* DATA UNDER STUDY:
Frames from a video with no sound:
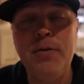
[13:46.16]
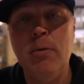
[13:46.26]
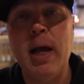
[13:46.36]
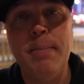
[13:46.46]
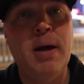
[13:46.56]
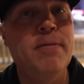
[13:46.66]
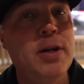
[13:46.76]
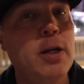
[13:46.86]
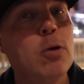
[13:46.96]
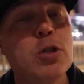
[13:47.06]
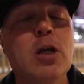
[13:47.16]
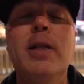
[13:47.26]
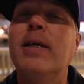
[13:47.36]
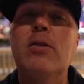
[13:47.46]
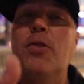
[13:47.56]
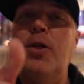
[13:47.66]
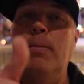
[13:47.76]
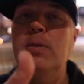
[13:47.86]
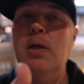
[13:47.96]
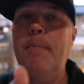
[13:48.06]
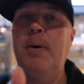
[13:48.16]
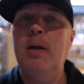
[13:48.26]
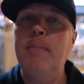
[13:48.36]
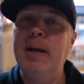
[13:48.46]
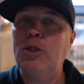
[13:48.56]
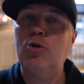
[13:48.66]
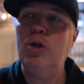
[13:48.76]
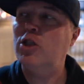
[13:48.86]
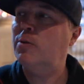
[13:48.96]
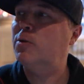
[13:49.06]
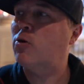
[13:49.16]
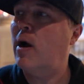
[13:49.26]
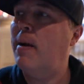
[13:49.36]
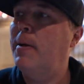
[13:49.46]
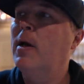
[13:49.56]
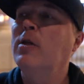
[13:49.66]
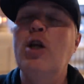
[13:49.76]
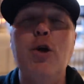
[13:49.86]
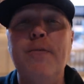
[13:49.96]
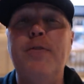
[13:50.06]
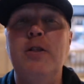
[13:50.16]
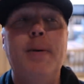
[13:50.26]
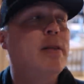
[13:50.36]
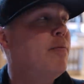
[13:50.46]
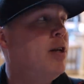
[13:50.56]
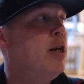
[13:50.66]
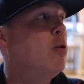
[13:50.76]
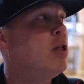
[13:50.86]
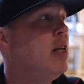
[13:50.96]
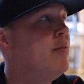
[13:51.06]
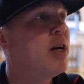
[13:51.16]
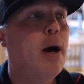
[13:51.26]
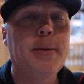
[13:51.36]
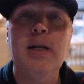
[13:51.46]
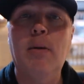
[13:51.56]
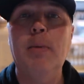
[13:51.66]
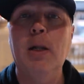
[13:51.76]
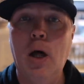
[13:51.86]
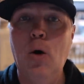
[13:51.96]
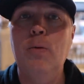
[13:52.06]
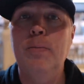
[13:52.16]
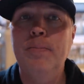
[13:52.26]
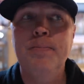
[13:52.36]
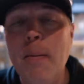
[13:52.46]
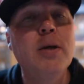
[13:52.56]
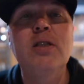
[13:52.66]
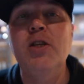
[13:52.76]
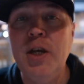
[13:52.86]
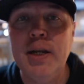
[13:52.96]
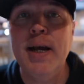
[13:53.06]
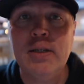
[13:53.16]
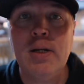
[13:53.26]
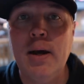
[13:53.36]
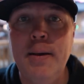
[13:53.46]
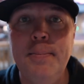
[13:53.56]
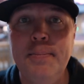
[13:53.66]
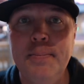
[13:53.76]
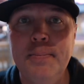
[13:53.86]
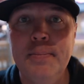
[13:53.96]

if you like my videos, click the thumbs up button, make sure you subscribe, tell your friends about the videos, and leave a comment down below. I'll see you next time.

* TASK TO COMPLETE:
Pass over the images and copy the rest of the material above exactly.

* THE ANSWER:
Frames from a video with no sound:
[13:46.16]
[13:46.26]
[13:46.36]
[13:46.46]
[13:46.56]
[13:46.66]
[13:46.76]
[13:46.86]
[13:46.96]
[13:47.06]
[13:47.16]
[13:47.26]
[13:47.36]
[13:47.46]
[13:47.56]
[13:47.66]
[13:47.76]
[13:47.86]
[13:47.96]
[13:48.06]
[13:48.16]
[13:48.26]
[13:48.36]
[13:48.46]
[13:48.56]
[13:48.66]
[13:48.76]
[13:48.86]
[13:48.96]
[13:49.06]
[13:49.16]
[13:49.26]
[13:49.36]
[13:49.46]
[13:49.56]
[13:49.66]
[13:49.76]
[13:49.86]
[13:49.96]
[13:50.06]
[13:50.16]
[13:50.26]
[13:50.36]
[13:50.46]
[13:50.56]
[13:50.66]
[13:50.76]
[13:50.86]
[13:50.96]
[13:51.06]
[13:51.16]
[13:51.26]
[13:51.36]
[13:51.46]
[13:51.56]
[13:51.66]
[13:51.76]
[13:51.86]
[13:51.96]
[13:52.06]
[13:52.16]
[13:52.26]
[13:52.36]
[13:52.46]
[13:52.56]
[13:52.66]
[13:52.76]
[13:52.86]
[13:52.96]
[13:53.06]
[13:53.16]
[13:53.26]
[13:53.36]
[13:53.46]
[13:53.56]
[13:53.66]
[13:53.76]
[13:53.86]
[13:53.96]

if you like my videos, click the thumbs up button, make sure you subscribe, tell your friends about the videos, and leave a comment down below. I'll see you next time.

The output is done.